Dataset entries:

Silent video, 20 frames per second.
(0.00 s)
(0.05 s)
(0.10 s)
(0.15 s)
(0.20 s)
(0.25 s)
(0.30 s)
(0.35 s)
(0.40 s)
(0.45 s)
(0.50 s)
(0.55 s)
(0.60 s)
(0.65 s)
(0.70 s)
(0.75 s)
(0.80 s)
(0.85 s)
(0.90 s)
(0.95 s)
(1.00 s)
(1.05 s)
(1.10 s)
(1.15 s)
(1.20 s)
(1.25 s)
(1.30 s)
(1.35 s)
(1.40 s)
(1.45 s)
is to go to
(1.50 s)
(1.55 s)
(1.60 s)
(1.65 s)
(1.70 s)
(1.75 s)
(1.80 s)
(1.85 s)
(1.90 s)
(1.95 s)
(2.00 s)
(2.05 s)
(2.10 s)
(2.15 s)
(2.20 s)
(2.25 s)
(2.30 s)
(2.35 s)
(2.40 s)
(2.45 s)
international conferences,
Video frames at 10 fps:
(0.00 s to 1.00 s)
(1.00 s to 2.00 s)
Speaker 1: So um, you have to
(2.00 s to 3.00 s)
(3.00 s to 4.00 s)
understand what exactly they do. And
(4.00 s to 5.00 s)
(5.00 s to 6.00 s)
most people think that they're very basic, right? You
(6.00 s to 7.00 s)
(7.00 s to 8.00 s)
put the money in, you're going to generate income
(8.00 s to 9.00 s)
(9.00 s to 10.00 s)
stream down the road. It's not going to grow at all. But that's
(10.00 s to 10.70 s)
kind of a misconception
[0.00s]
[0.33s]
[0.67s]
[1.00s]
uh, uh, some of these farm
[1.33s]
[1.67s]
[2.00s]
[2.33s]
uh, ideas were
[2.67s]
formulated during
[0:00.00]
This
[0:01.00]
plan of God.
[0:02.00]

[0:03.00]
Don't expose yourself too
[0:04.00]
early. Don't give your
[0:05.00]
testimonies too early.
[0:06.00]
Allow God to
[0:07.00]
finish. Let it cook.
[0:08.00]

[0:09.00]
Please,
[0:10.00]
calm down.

> [PROBLEM STATEMENT] Give back each entry exactly as it was written.

> [YOUR RESPONSE]
Silent video, 20 frames per second.
(0.00 s)
(0.05 s)
(0.10 s)
(0.15 s)
(0.20 s)
(0.25 s)
(0.30 s)
(0.35 s)
(0.40 s)
(0.45 s)
(0.50 s)
(0.55 s)
(0.60 s)
(0.65 s)
(0.70 s)
(0.75 s)
(0.80 s)
(0.85 s)
(0.90 s)
(0.95 s)
(1.00 s)
(1.05 s)
(1.10 s)
(1.15 s)
(1.20 s)
(1.25 s)
(1.30 s)
(1.35 s)
(1.40 s)
(1.45 s)
is to go to
(1.50 s)
(1.55 s)
(1.60 s)
(1.65 s)
(1.70 s)
(1.75 s)
(1.80 s)
(1.85 s)
(1.90 s)
(1.95 s)
(2.00 s)
(2.05 s)
(2.10 s)
(2.15 s)
(2.20 s)
(2.25 s)
(2.30 s)
(2.35 s)
(2.40 s)
(2.45 s)
international conferences,
Video frames at 10 fps:
(0.00 s to 1.00 s)
(1.00 s to 2.00 s)
Speaker 1: So um, you have to
(2.00 s to 3.00 s)
(3.00 s to 4.00 s)
understand what exactly they do. And
(4.00 s to 5.00 s)
(5.00 s to 6.00 s)
most people think that they're very basic, right? You
(6.00 s to 7.00 s)
(7.00 s to 8.00 s)
put the money in, you're going to generate income
(8.00 s to 9.00 s)
(9.00 s to 10.00 s)
stream down the road. It's not going to grow at all. But that's
(10.00 s to 10.70 s)
kind of a misconception
[0.00s]
[0.33s]
[0.67s]
[1.00s]
uh, uh, some of these farm
[1.33s]
[1.67s]
[2.00s]
[2.33s]
uh, ideas were
[2.67s]
formulated during
[0:00.00]
This
[0:01.00]
plan of God.
[0:02.00]

[0:03.00]
Don't expose yourself too
[0:04.00]
early. Don't give your
[0:05.00]
testimonies too early.
[0:06.00]
Allow God to
[0:07.00]
finish. Let it cook.
[0:08.00]

[0:09.00]
Please,
[0:10.00]
calm down.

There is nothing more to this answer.